The King's Peace
- Tor Books hardcover
- Author: Jo Walton
- Cover artist: Julie Bell
- Language: English
- Series: Sulien
- Genre: Fantasy
- Publisher: Tor Books
- Publication date: October 2000 (1st edition)
- Publication place: United States
- Media type: Print (Hardback & Paperback)
- Pages: 416 (hardcover, 1st edition)
- ISBN: 0-312-87229-1 (hardcover, 1st edition)
- OCLC: 44039865
- Dewey Decimal: 823/.92 21
- LC Class: PR6073.A448 K56 2000
- Preceded by: The Prize in the Game
- Followed by: The King's Name

= The King's Peace (novel) =

2000 novel by Jo Walton

The King's Peace is a fantasy novel by Welsh-Canadian writer Jo Walton, published by Tor Books in October 2000. The first of Walton's published novels, it is also the first of three "Sulien" novels.

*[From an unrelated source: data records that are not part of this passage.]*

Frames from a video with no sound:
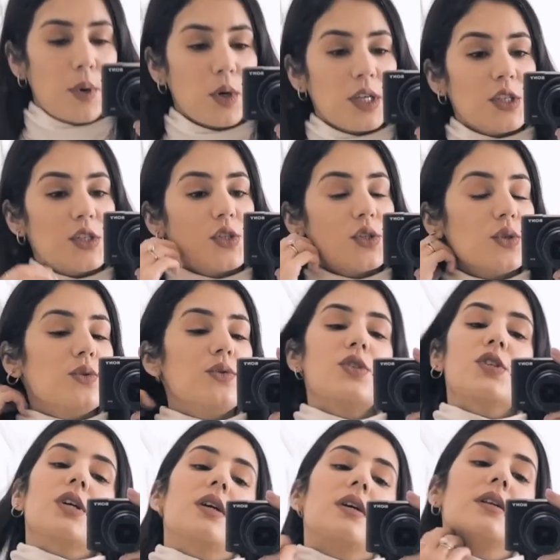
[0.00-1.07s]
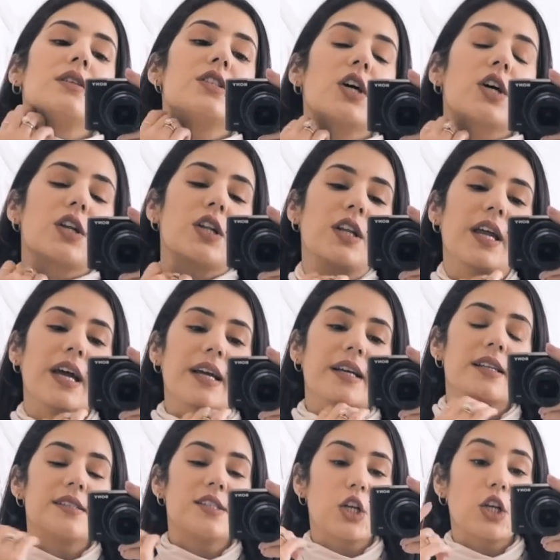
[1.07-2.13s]
bodysuit
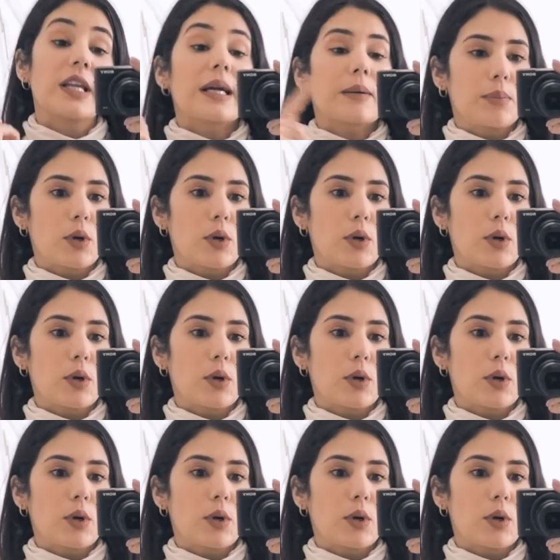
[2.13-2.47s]
turtleneck, this turtleneck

It was followed in 2001 by a sequel, The King's Name, and in 2002 by a prequel, The Prize in the Game. The novels are a reinterpretation of the story of King Arthur.

==Plot summary==
Sulien ap Gwien, a woman warrior and daughter of the King of a small part of the island of Tir Tanagiri, is brutally raped by six invading Jarnsmen and her brother is murdered. While travelling to the capital to request help from Urdo, the High King, she happens upon a battle between some more Jarnsmen and some of the King's soldiers. Sulien proves her skill in battle and, drawn in part by the young King's leadership and charisma, she enlists in the cavalry. The novel follows her journey up the ranks, the battles against the invading Jarnsmen and Isarnagans, and Urdo's efforts to unite the many kingdoms of Tir Tanagiri and restore peace and law to the land.